Give the records back exactly as written, but without the images.

----- Materials provided

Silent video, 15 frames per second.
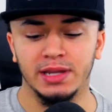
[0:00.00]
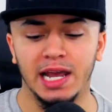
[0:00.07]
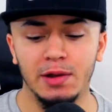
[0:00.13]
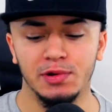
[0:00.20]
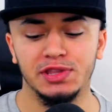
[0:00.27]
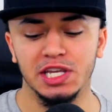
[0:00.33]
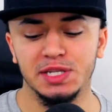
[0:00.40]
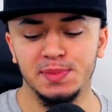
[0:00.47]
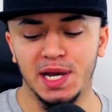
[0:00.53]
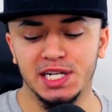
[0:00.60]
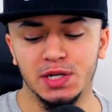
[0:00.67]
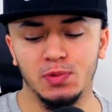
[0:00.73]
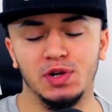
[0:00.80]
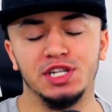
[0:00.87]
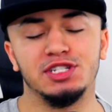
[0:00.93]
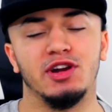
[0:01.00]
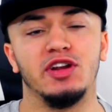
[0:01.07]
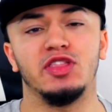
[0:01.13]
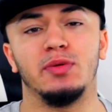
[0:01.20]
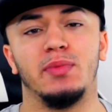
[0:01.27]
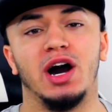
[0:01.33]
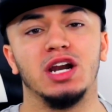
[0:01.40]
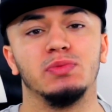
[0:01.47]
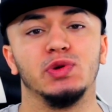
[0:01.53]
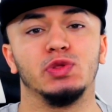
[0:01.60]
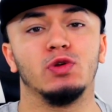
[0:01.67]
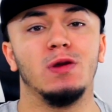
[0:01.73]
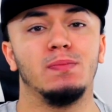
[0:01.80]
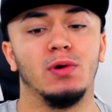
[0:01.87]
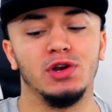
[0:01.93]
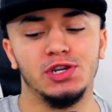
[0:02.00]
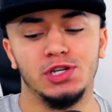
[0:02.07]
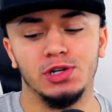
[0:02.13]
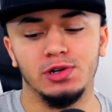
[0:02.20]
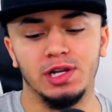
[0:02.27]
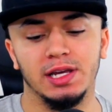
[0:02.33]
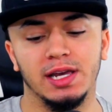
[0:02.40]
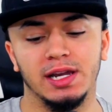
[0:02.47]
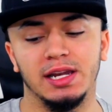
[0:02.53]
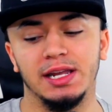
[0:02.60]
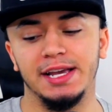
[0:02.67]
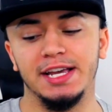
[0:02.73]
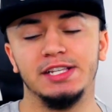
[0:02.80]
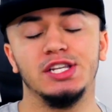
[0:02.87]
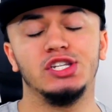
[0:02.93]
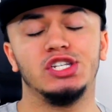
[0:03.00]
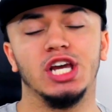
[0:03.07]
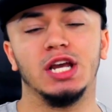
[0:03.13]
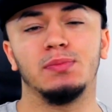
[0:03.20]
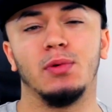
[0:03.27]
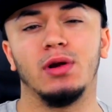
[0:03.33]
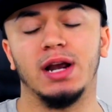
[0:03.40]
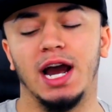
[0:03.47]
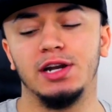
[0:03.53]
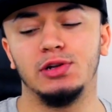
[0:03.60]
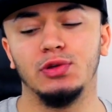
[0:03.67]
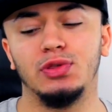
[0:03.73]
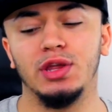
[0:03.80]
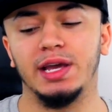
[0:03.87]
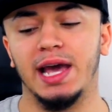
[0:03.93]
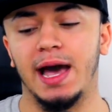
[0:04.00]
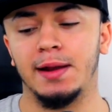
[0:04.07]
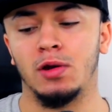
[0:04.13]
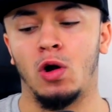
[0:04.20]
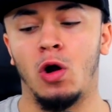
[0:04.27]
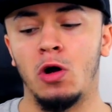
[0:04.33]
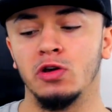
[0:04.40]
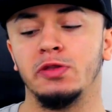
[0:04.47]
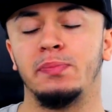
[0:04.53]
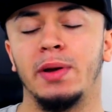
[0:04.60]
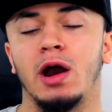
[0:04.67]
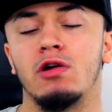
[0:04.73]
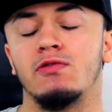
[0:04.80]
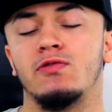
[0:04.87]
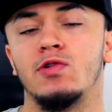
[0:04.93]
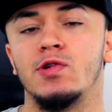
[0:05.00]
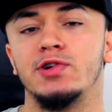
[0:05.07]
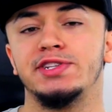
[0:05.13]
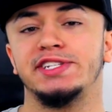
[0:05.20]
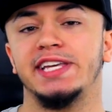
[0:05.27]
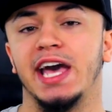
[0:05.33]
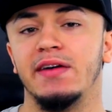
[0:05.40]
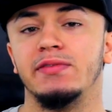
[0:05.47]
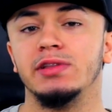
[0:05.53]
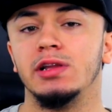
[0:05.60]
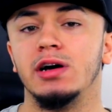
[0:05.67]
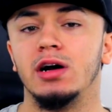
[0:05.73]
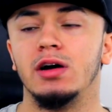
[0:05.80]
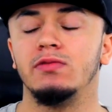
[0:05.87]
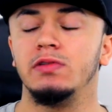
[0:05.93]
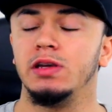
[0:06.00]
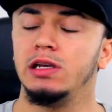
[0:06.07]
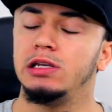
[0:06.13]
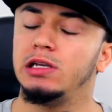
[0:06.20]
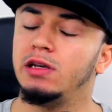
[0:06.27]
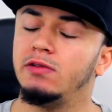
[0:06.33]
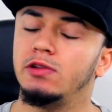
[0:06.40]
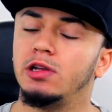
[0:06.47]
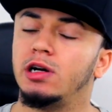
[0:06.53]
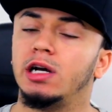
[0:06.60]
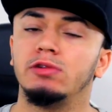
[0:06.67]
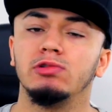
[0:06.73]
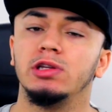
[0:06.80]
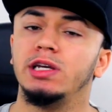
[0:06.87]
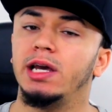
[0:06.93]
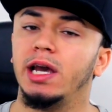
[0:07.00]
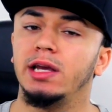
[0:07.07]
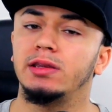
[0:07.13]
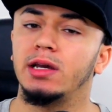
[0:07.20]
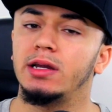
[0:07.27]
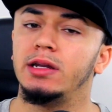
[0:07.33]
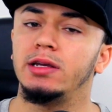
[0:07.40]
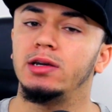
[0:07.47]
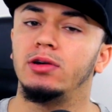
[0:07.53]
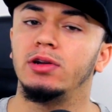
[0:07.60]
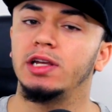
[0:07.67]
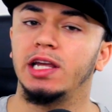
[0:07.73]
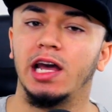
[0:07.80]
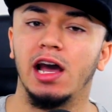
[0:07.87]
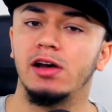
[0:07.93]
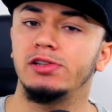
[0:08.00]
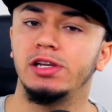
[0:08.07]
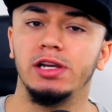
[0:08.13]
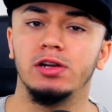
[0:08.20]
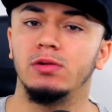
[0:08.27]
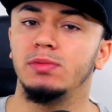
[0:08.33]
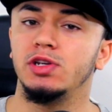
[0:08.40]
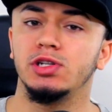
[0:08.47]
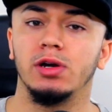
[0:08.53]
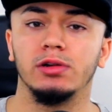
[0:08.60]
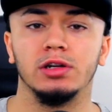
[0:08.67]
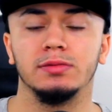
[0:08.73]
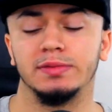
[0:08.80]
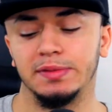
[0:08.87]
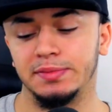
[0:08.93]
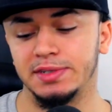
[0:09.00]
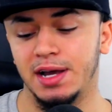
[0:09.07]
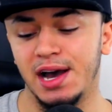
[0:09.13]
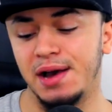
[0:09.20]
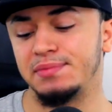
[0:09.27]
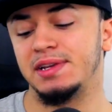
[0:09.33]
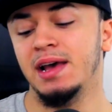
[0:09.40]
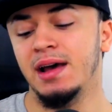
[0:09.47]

And with this matchup, we're going to start at the bottom with three-point shooting and an easy check mark. I do think out of all the power forwards, Kevin Love, even though I really hate that nigga on the Cavs, he don't be showing up sometimes.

----------

• _Solution for this problem_
Silent video, 15 frames per second.
[0:00.00]
[0:00.07]
[0:00.13]
[0:00.20]
[0:00.27]
[0:00.33]
[0:00.40]
[0:00.47]
[0:00.53]
[0:00.60]
[0:00.67]
[0:00.73]
[0:00.80]
[0:00.87]
[0:00.93]
[0:01.00]
[0:01.07]
[0:01.13]
[0:01.20]
[0:01.27]
[0:01.33]
[0:01.40]
[0:01.47]
[0:01.53]
[0:01.60]
[0:01.67]
[0:01.73]
[0:01.80]
[0:01.87]
[0:01.93]
[0:02.00]
[0:02.07]
[0:02.13]
[0:02.20]
[0:02.27]
[0:02.33]
[0:02.40]
[0:02.47]
[0:02.53]
[0:02.60]
[0:02.67]
[0:02.73]
[0:02.80]
[0:02.87]
[0:02.93]
[0:03.00]
[0:03.07]
[0:03.13]
[0:03.20]
[0:03.27]
[0:03.33]
[0:03.40]
[0:03.47]
[0:03.53]
[0:03.60]
[0:03.67]
[0:03.73]
[0:03.80]
[0:03.87]
[0:03.93]
[0:04.00]
[0:04.07]
[0:04.13]
[0:04.20]
[0:04.27]
[0:04.33]
[0:04.40]
[0:04.47]
[0:04.53]
[0:04.60]
[0:04.67]
[0:04.73]
[0:04.80]
[0:04.87]
[0:04.93]
[0:05.00]
[0:05.07]
[0:05.13]
[0:05.20]
[0:05.27]
[0:05.33]
[0:05.40]
[0:05.47]
[0:05.53]
[0:05.60]
[0:05.67]
[0:05.73]
[0:05.80]
[0:05.87]
[0:05.93]
[0:06.00]
[0:06.07]
[0:06.13]
[0:06.20]
[0:06.27]
[0:06.33]
[0:06.40]
[0:06.47]
[0:06.53]
[0:06.60]
[0:06.67]
[0:06.73]
[0:06.80]
[0:06.87]
[0:06.93]
[0:07.00]
[0:07.07]
[0:07.13]
[0:07.20]
[0:07.27]
[0:07.33]
[0:07.40]
[0:07.47]
[0:07.53]
[0:07.60]
[0:07.67]
[0:07.73]
[0:07.80]
[0:07.87]
[0:07.93]
[0:08.00]
[0:08.07]
[0:08.13]
[0:08.20]
[0:08.27]
[0:08.33]
[0:08.40]
[0:08.47]
[0:08.53]
[0:08.60]
[0:08.67]
[0:08.73]
[0:08.80]
[0:08.87]
[0:08.93]
[0:09.00]
[0:09.07]
[0:09.13]
[0:09.20]
[0:09.27]
[0:09.33]
[0:09.40]
[0:09.47]

And with this matchup, we're going to start at the bottom with three-point shooting and an easy check mark. I do think out of all the power forwards, Kevin Love, even though I really hate that nigga on the Cavs, he don't be showing up sometimes.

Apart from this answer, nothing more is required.